● **YOUR ASSIGNMENT**:
Down to the last line, retype the records below exactly and skip the pictures.

● **SOURCE DATA**:
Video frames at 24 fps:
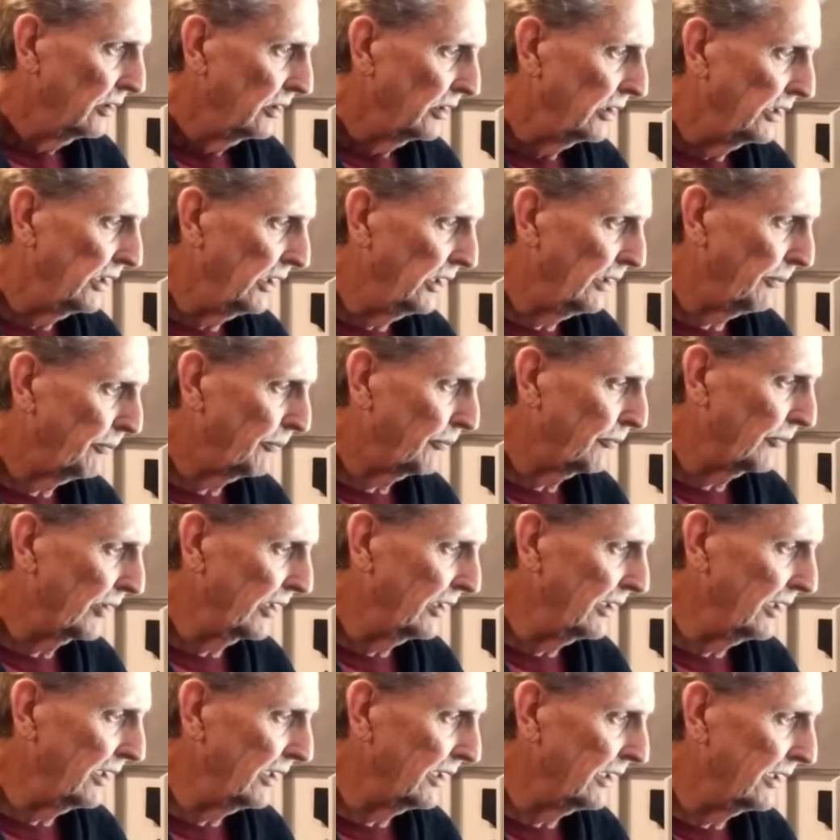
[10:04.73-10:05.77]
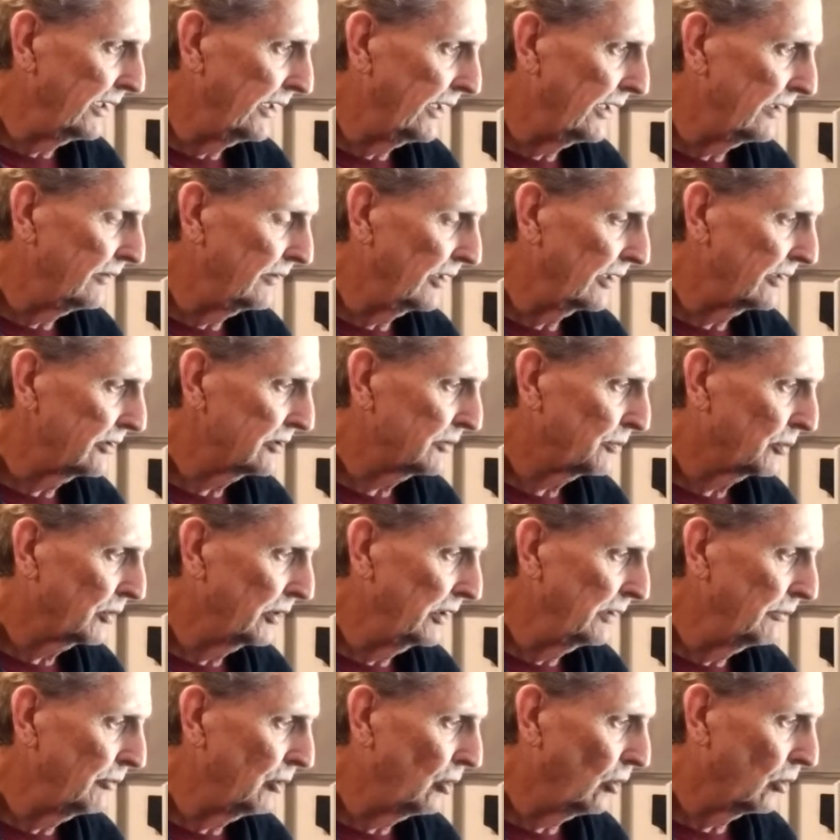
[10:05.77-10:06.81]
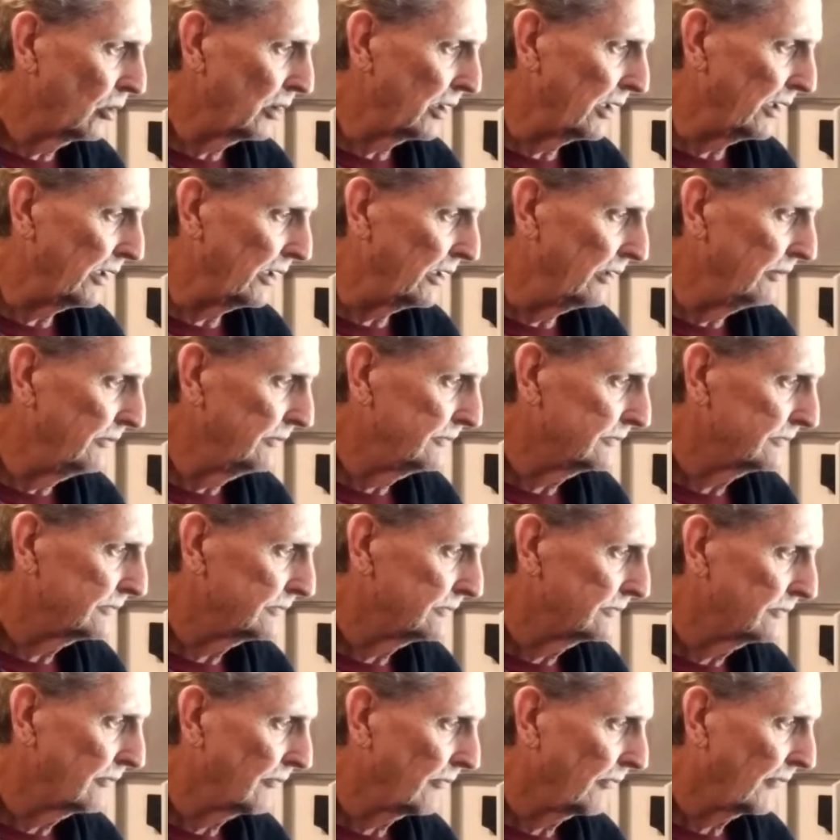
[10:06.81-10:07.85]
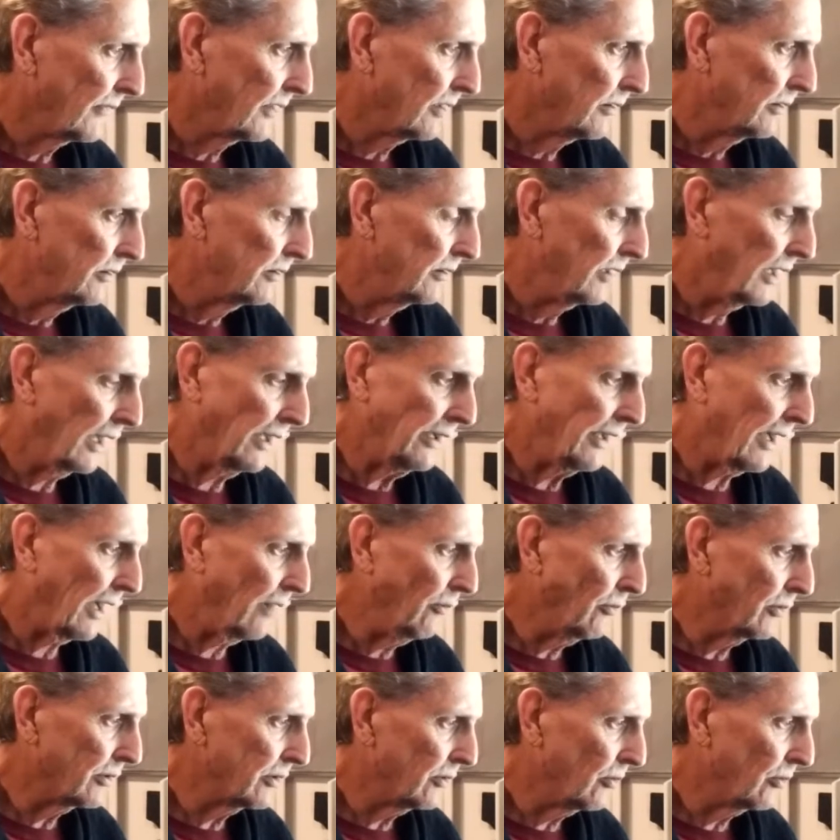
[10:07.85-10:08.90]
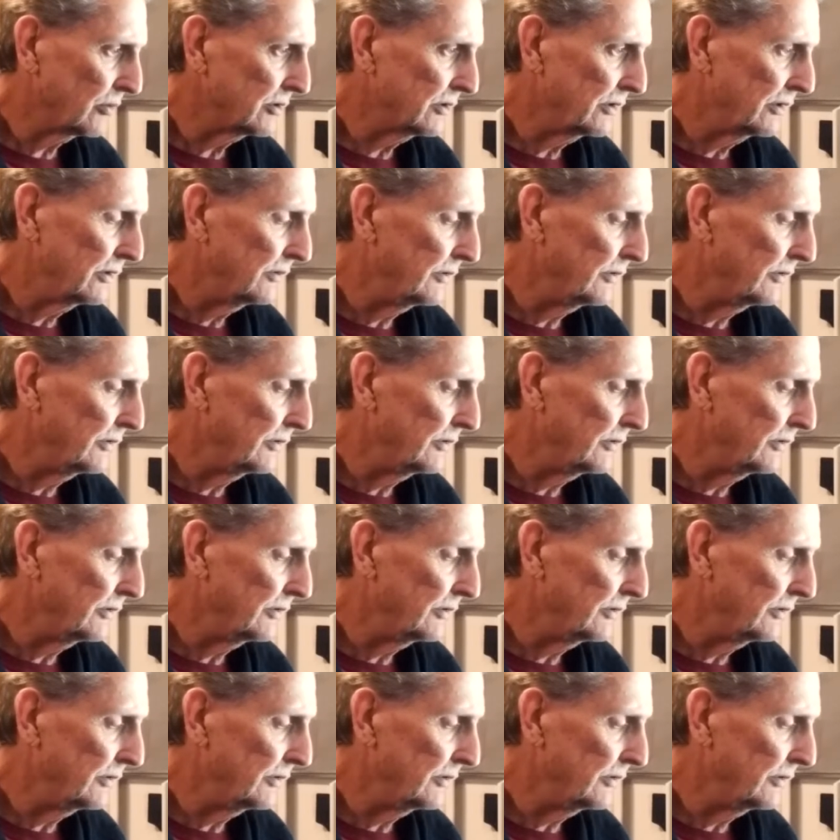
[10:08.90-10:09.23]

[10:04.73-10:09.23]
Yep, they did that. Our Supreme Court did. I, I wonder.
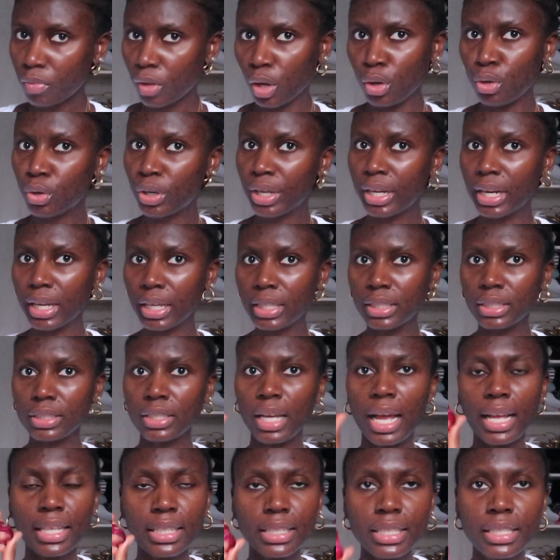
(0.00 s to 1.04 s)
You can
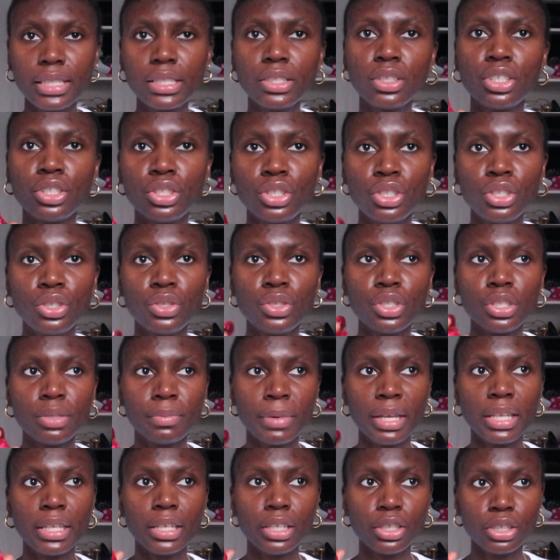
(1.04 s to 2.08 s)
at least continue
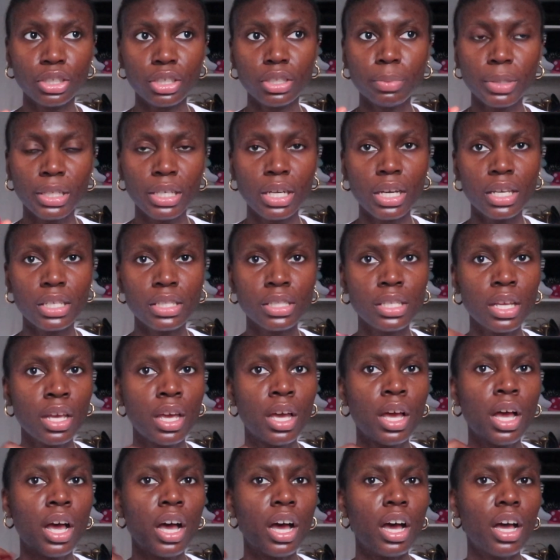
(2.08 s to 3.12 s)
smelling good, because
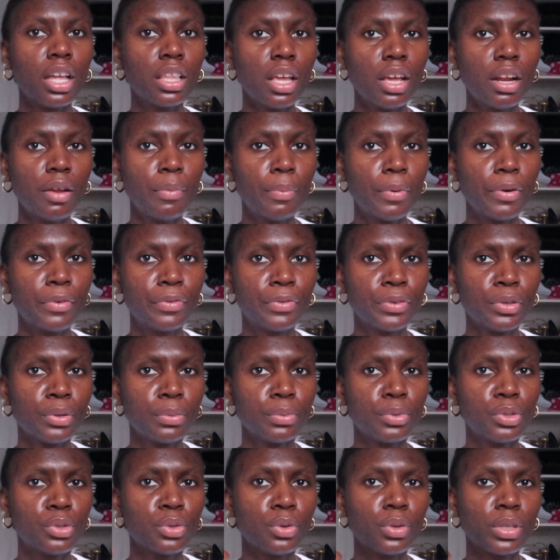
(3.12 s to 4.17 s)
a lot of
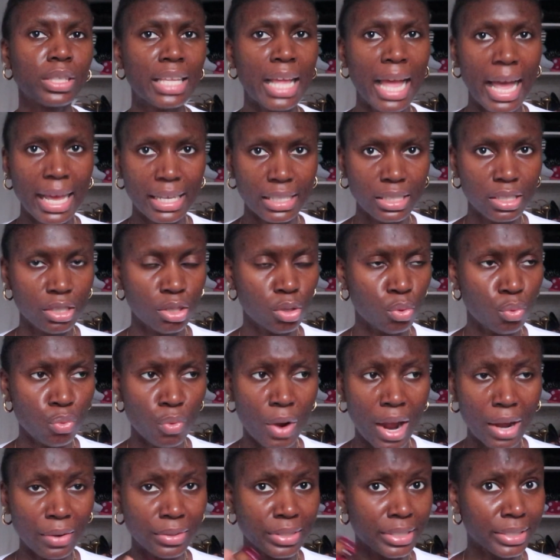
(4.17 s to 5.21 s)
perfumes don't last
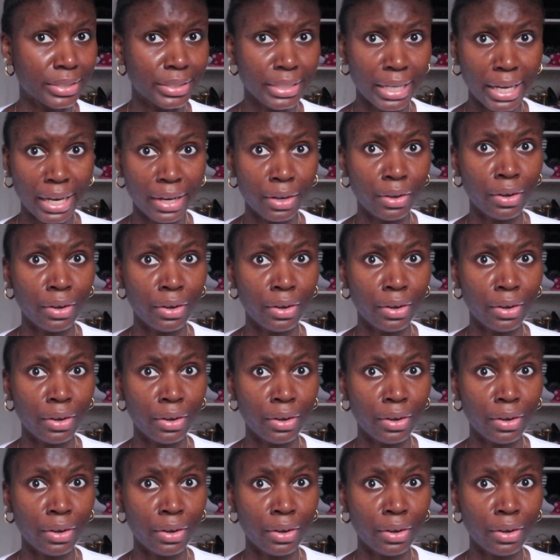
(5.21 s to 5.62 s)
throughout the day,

● **SOLUTION TO THE EXERCISE**:
Video frames at 24 fps:
[10:04.73-10:05.77]
[10:05.77-10:06.81]
[10:06.81-10:07.85]
[10:07.85-10:08.90]
[10:08.90-10:09.23]

[10:04.73-10:09.23]
Yep, they did that. Our Supreme Court did. I, I wonder.
(0.00 s to 1.04 s)
You can
(1.04 s to 2.08 s)
at least continue
(2.08 s to 3.12 s)
smelling good, because
(3.12 s to 4.17 s)
a lot of
(4.17 s to 5.21 s)
perfumes don't last
(5.21 s to 5.62 s)
throughout the day,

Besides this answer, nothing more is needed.